WHAT THIS TASK INVOLVES =
Transcribe the following entries word for word; no picture is to appear in the copy.

Collected data entries
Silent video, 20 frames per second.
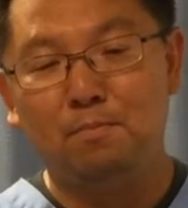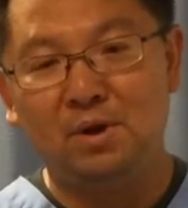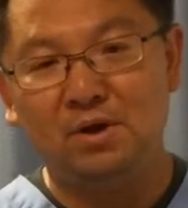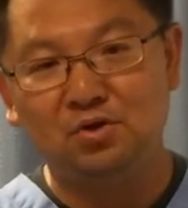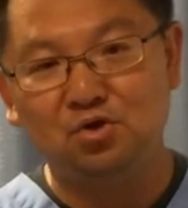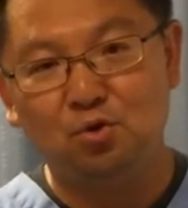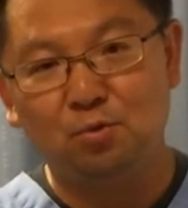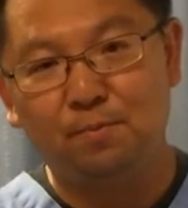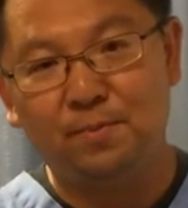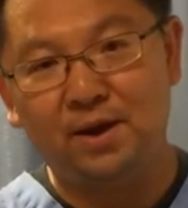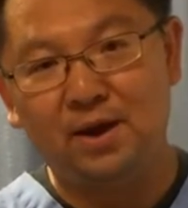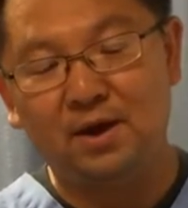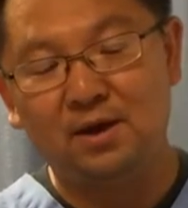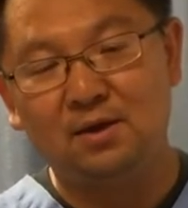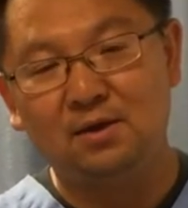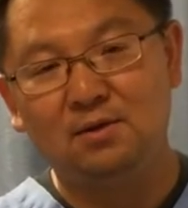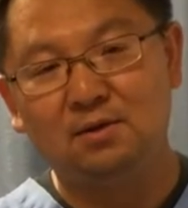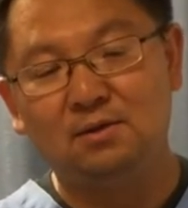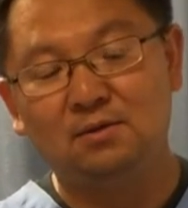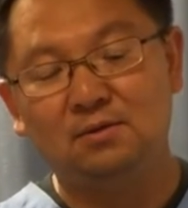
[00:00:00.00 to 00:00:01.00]
muscle
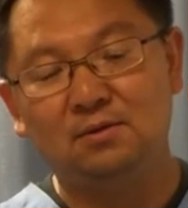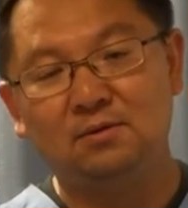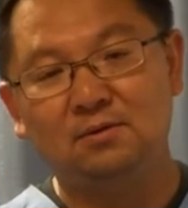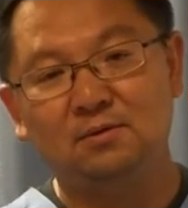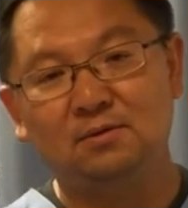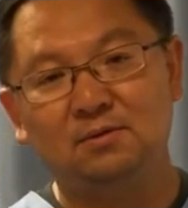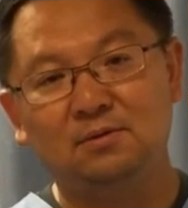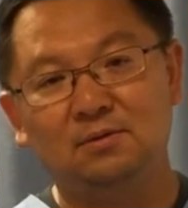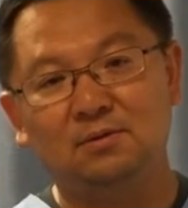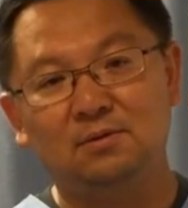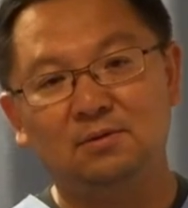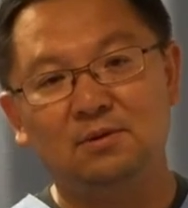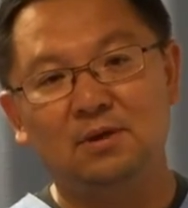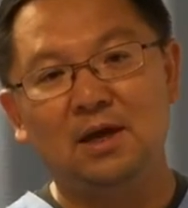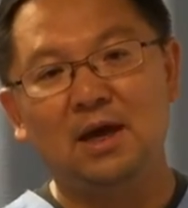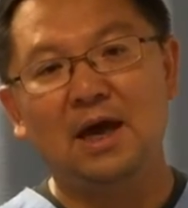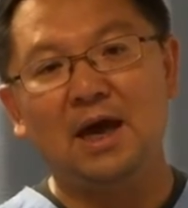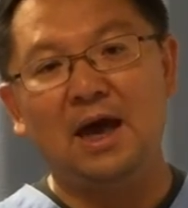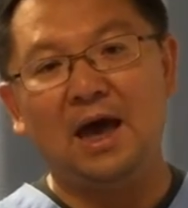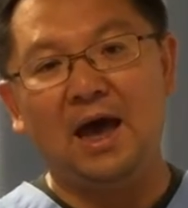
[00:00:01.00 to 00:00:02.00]
pain,
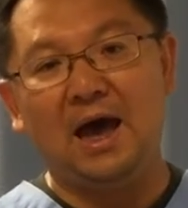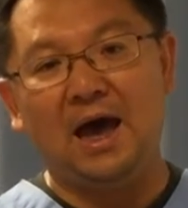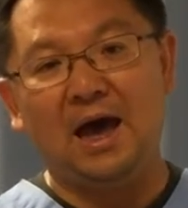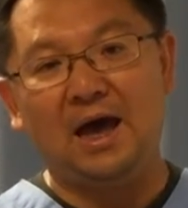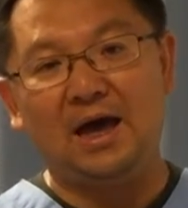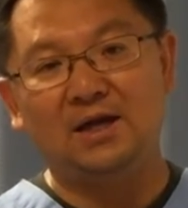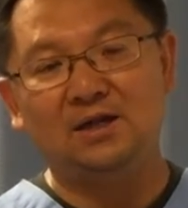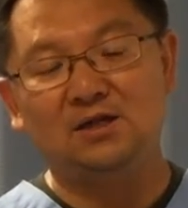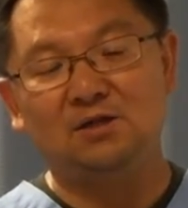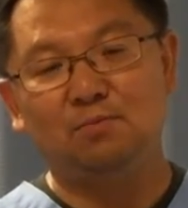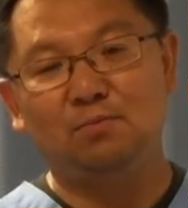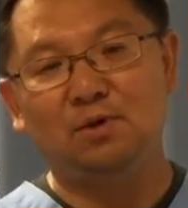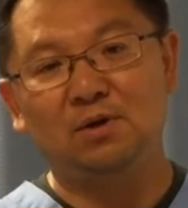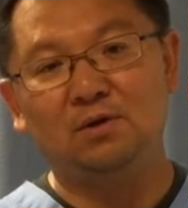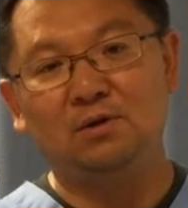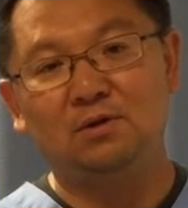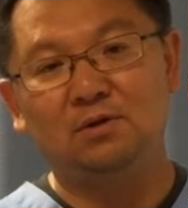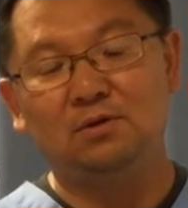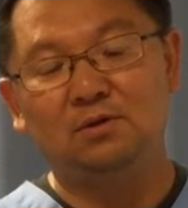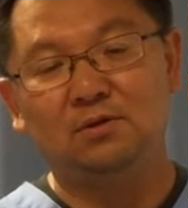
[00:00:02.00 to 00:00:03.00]

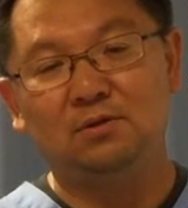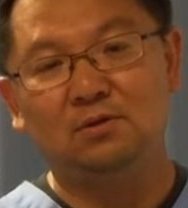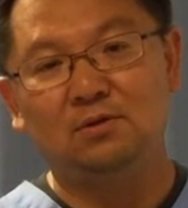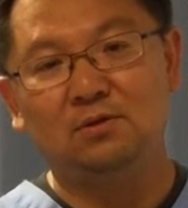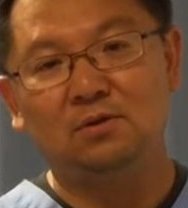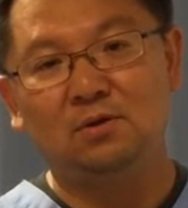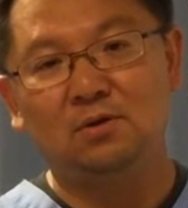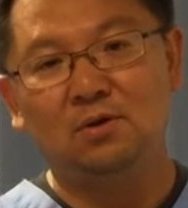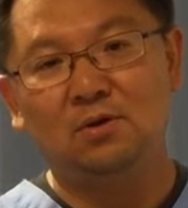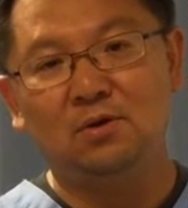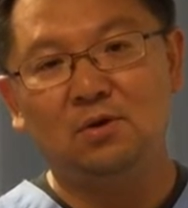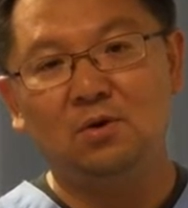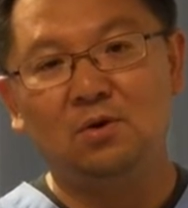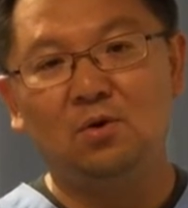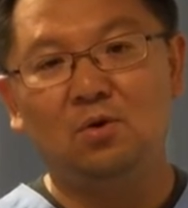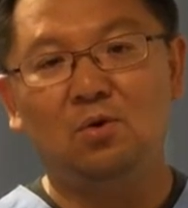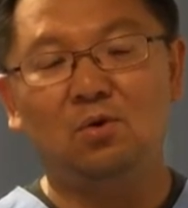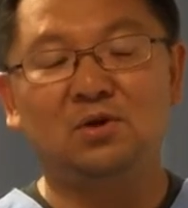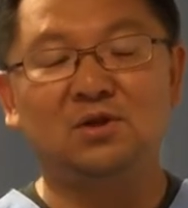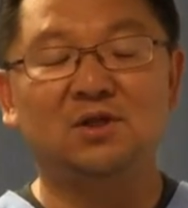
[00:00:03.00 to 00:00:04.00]
asthma,
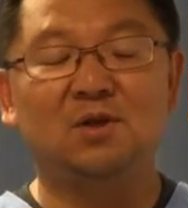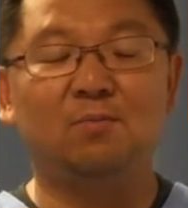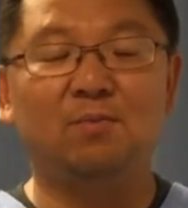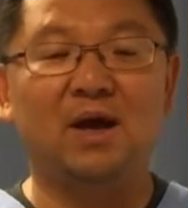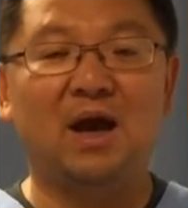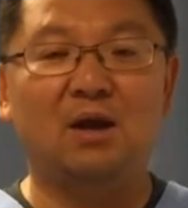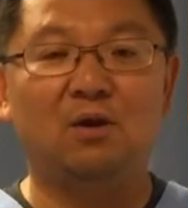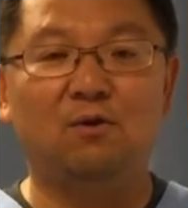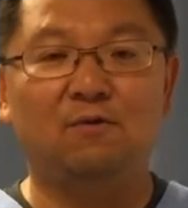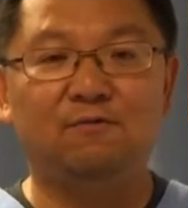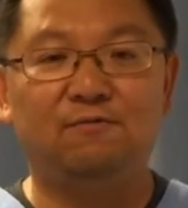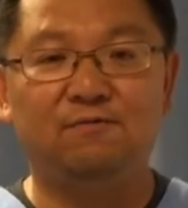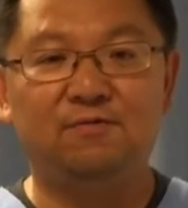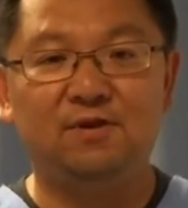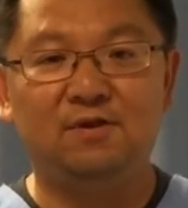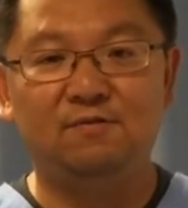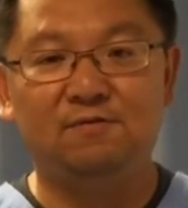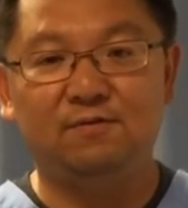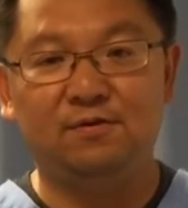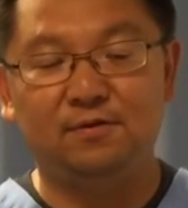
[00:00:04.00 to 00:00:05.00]
or some kind of
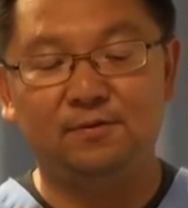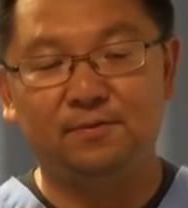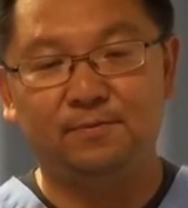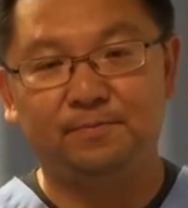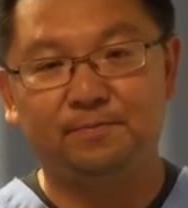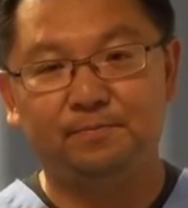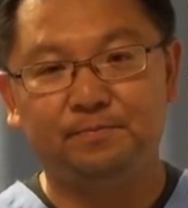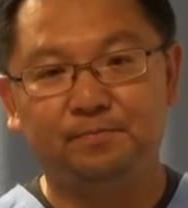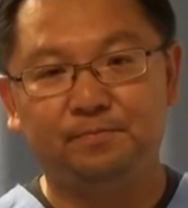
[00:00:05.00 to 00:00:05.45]
fever.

SOLUTION BELOW =
Silent video, 20 frames per second.
[00:00:00.00 to 00:00:01.00]
muscle
[00:00:01.00 to 00:00:02.00]
pain,
[00:00:02.00 to 00:00:03.00]

[00:00:03.00 to 00:00:04.00]
asthma,
[00:00:04.00 to 00:00:05.00]
or some kind of
[00:00:05.00 to 00:00:05.45]
fever.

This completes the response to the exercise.